[STUDY MATERIAL — start]

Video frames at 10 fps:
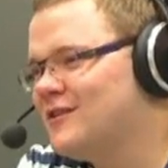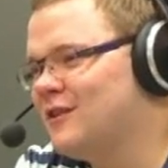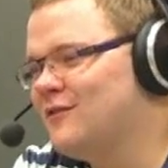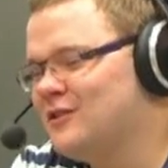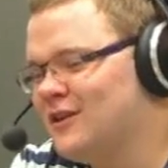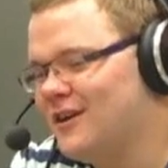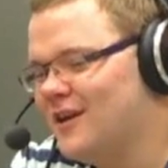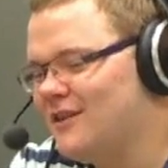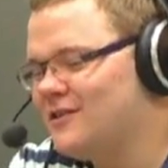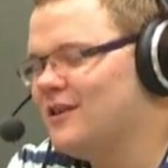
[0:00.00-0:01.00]
Соответственно,
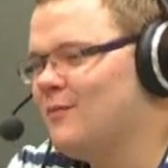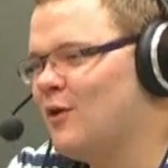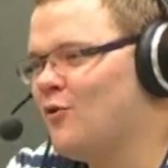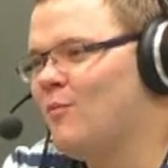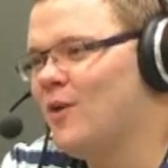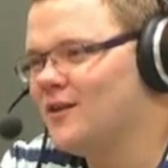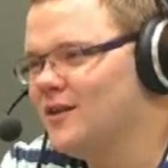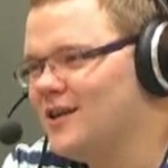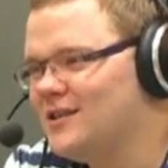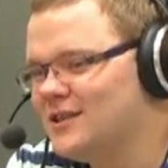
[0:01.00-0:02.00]
я их всегда могу
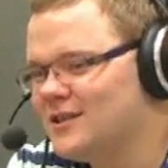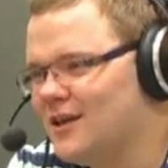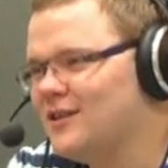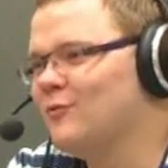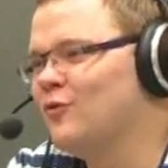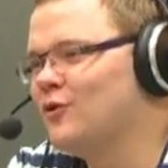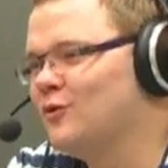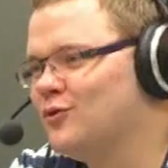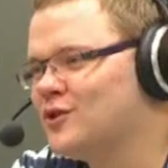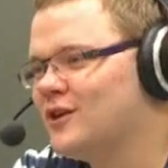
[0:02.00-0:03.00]
обогнать и стать намного
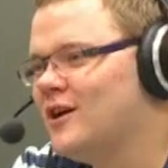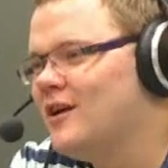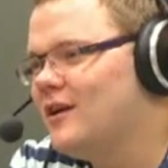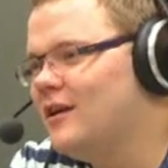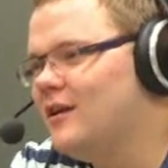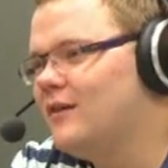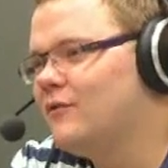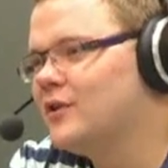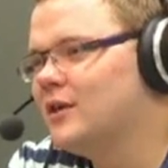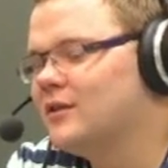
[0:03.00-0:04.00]
лучше. И
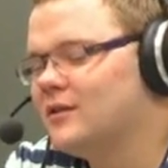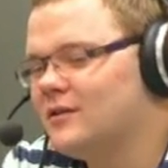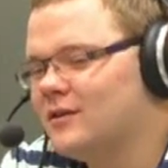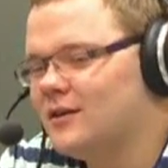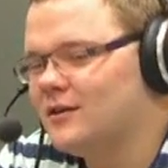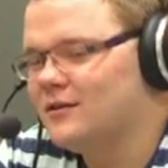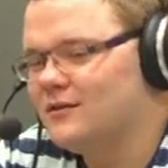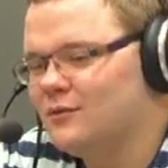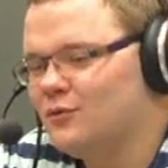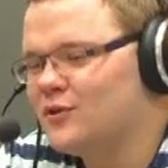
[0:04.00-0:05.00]
вот этот
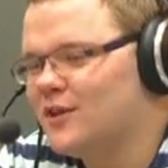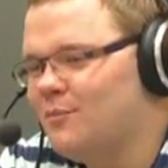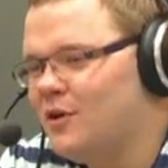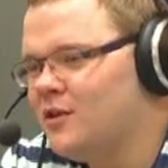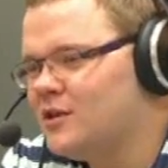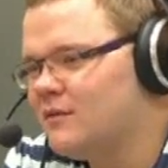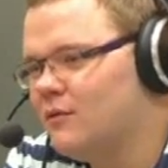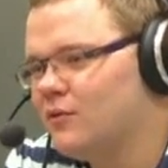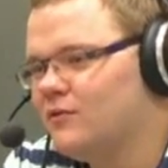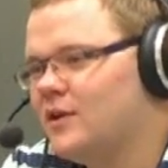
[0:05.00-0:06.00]
э, дух
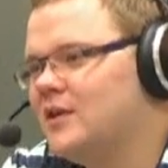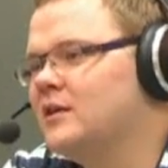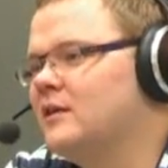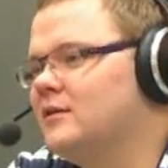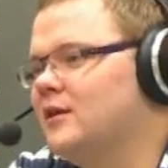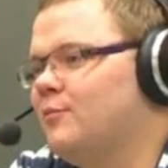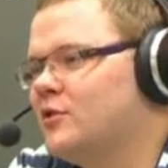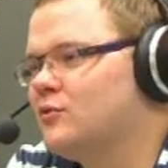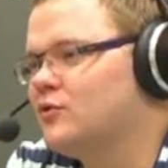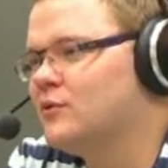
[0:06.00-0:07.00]
соперничества, он в трейдинге всегда
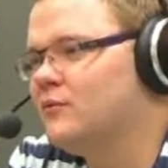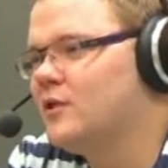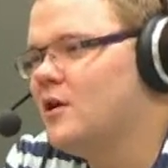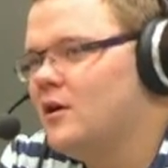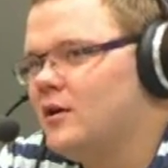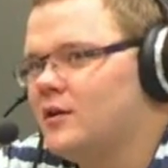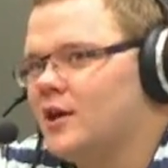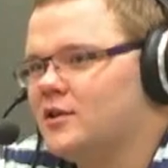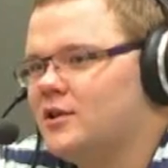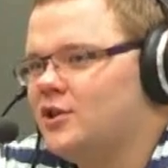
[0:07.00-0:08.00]
присутствует.
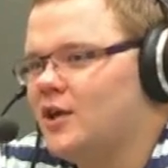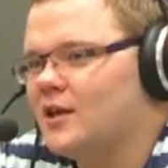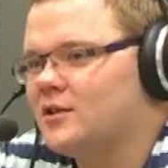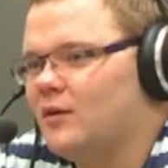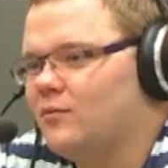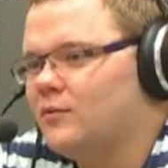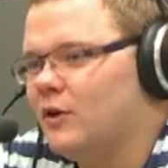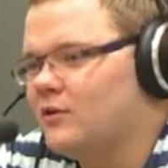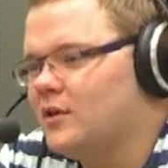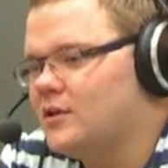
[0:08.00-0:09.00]
Даже сейчас там у
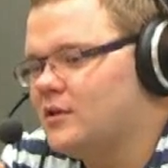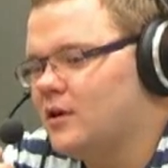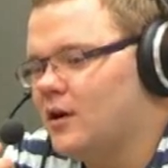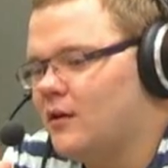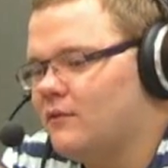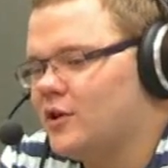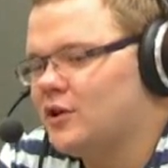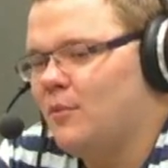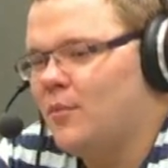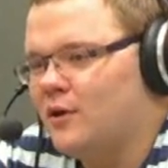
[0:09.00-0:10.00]
меня вот есть а, в
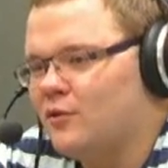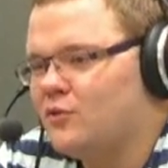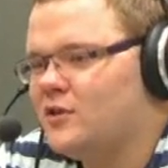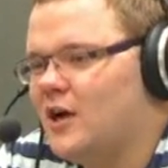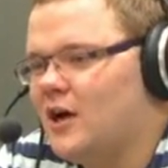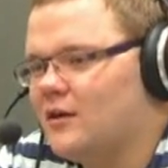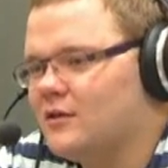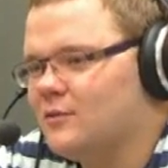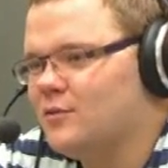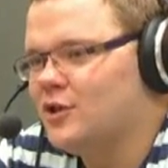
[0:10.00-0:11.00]
нашей компании
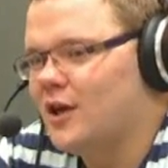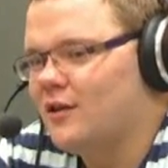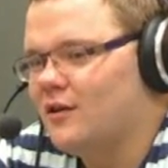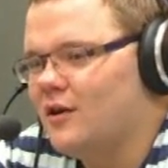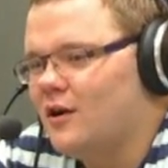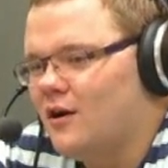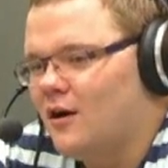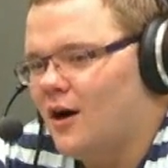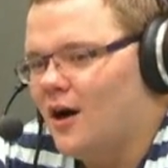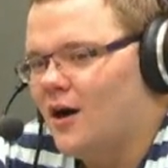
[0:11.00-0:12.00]
друзья замечательные.
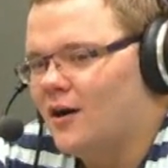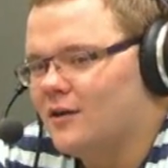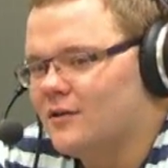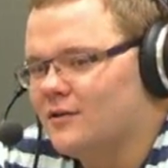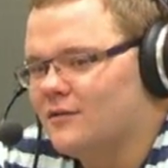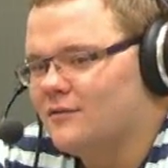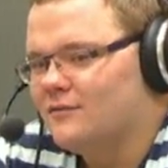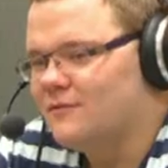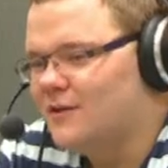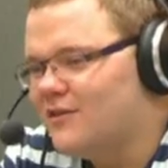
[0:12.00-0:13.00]
А,
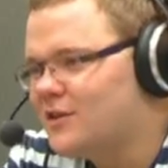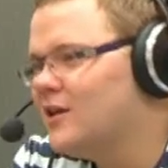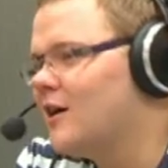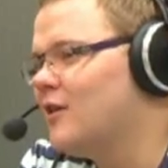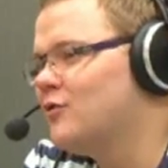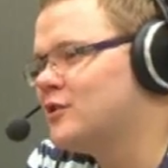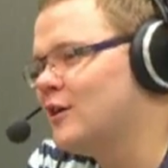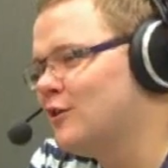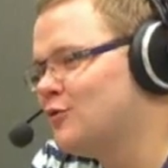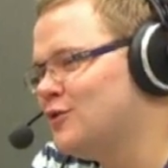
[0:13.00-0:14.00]
я всегда радуюсь,
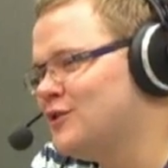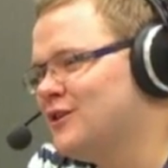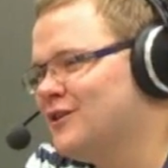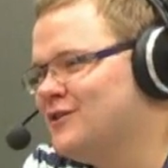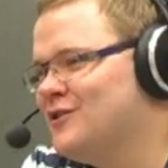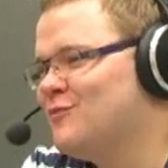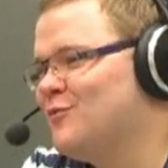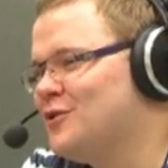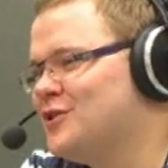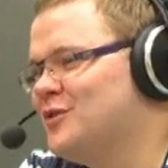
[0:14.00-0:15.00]
когда кто-то делает денег
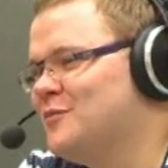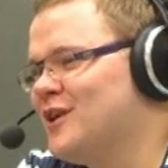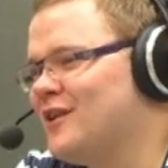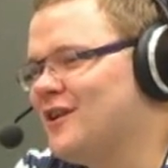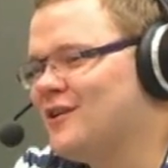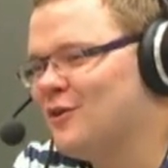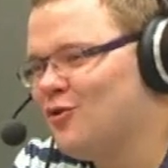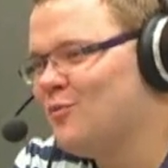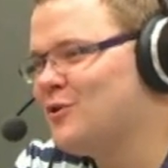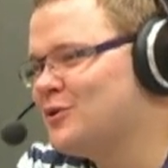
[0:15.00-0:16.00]
больше, чем я. Да, и
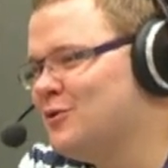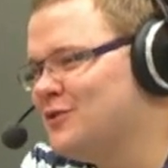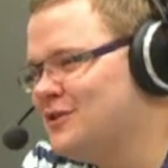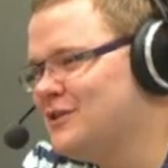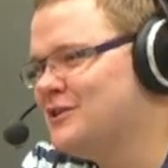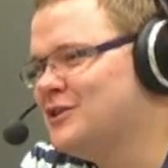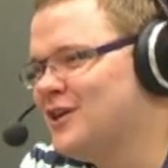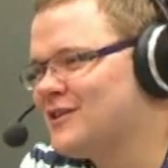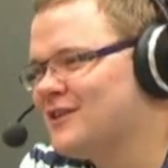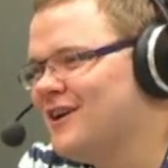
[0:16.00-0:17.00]
такое происходит, естественно,
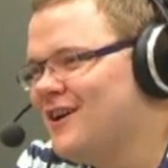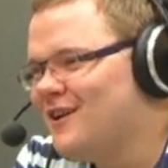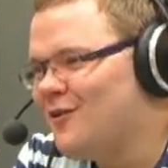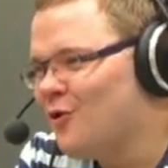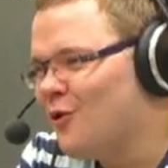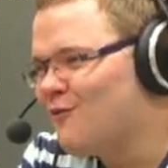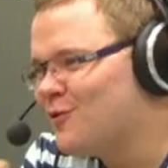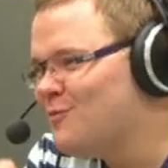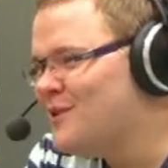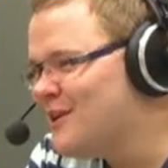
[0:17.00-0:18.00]
часто. Но в
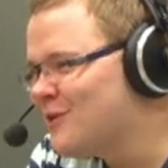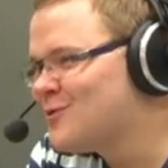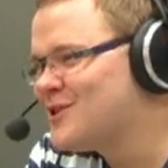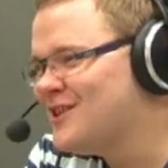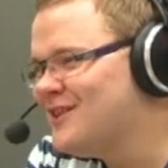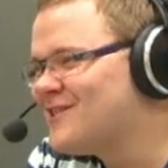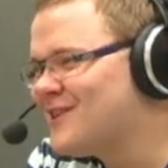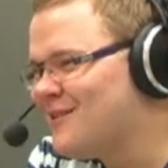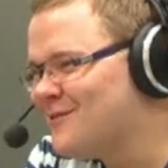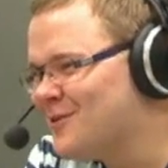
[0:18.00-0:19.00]
глубине души
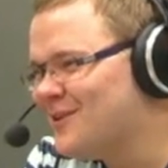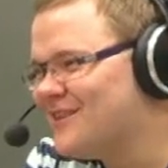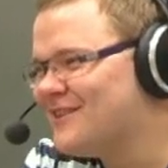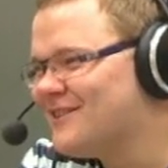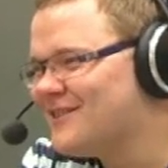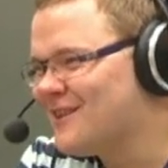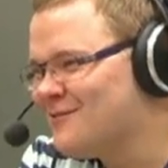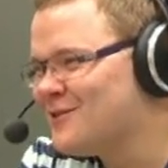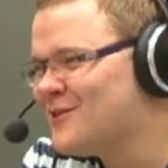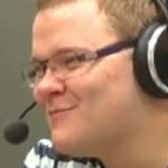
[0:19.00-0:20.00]
все равно, все
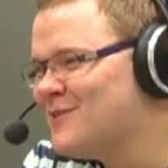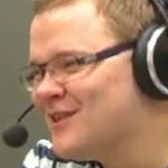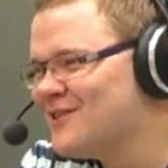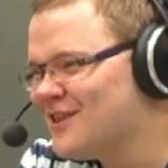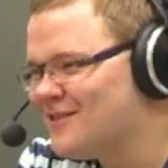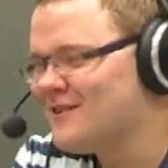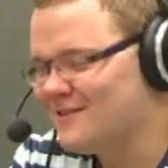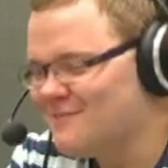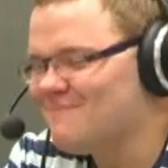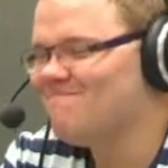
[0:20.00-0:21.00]
равно ты испытываешь
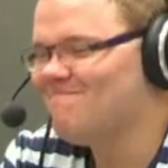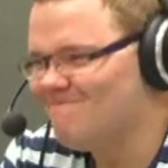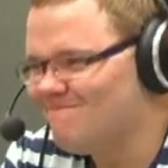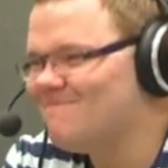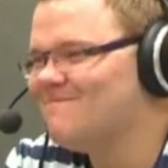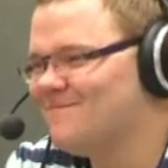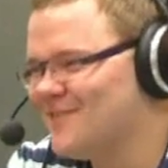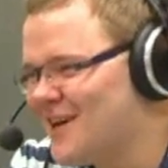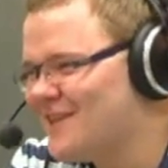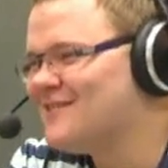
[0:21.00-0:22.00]
какой-то... Угу,
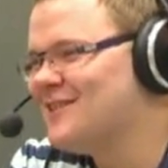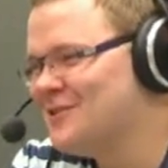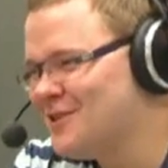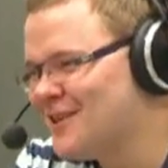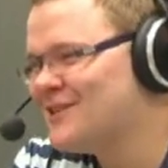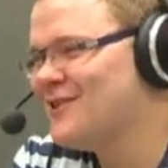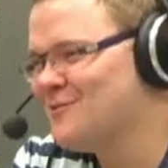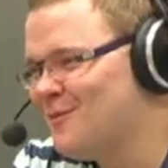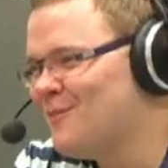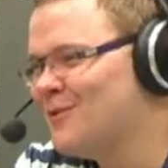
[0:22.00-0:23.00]
угу, ладно, в следующий раз я
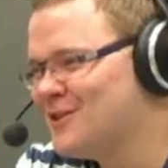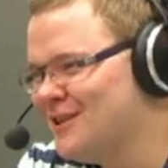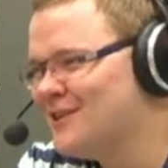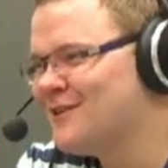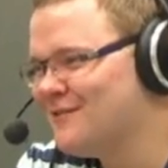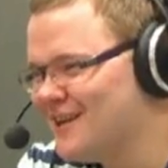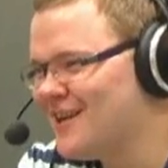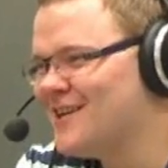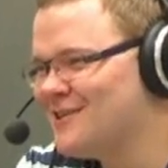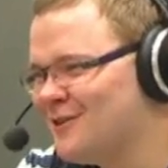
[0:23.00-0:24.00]
возьму побольше рисков, и
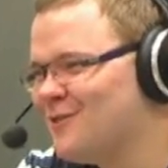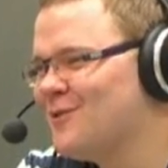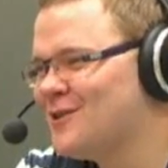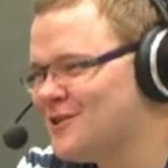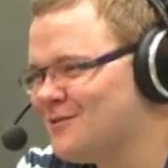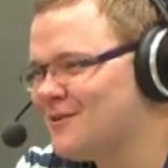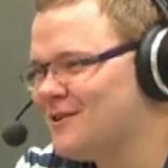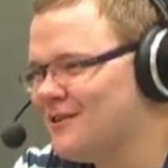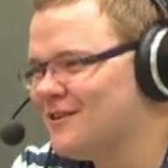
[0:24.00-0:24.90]
я, я сделаю больше, чем ты.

[STUDY MATERIAL — finish]

(WHAT YOU SHOULD DO):
Would you copy out every entry above word for word, without the pictures?

(PROBLEM SOLUTION):
Video frames at 10 fps:
[0:00.00-0:01.00]
Соответственно,
[0:01.00-0:02.00]
я их всегда могу
[0:02.00-0:03.00]
обогнать и стать намного
[0:03.00-0:04.00]
лучше. И
[0:04.00-0:05.00]
вот этот
[0:05.00-0:06.00]
э, дух
[0:06.00-0:07.00]
соперничества, он в трейдинге всегда
[0:07.00-0:08.00]
присутствует.
[0:08.00-0:09.00]
Даже сейчас там у
[0:09.00-0:10.00]
меня вот есть а, в
[0:10.00-0:11.00]
нашей компании
[0:11.00-0:12.00]
друзья замечательные.
[0:12.00-0:13.00]
А,
[0:13.00-0:14.00]
я всегда радуюсь,
[0:14.00-0:15.00]
когда кто-то делает денег
[0:15.00-0:16.00]
больше, чем я. Да, и
[0:16.00-0:17.00]
такое происходит, естественно,
[0:17.00-0:18.00]
часто. Но в
[0:18.00-0:19.00]
глубине души
[0:19.00-0:20.00]
все равно, все
[0:20.00-0:21.00]
равно ты испытываешь
[0:21.00-0:22.00]
какой-то... Угу,
[0:22.00-0:23.00]
угу, ладно, в следующий раз я
[0:23.00-0:24.00]
возьму побольше рисков, и
[0:24.00-0:24.90]
я, я сделаю больше, чем ты.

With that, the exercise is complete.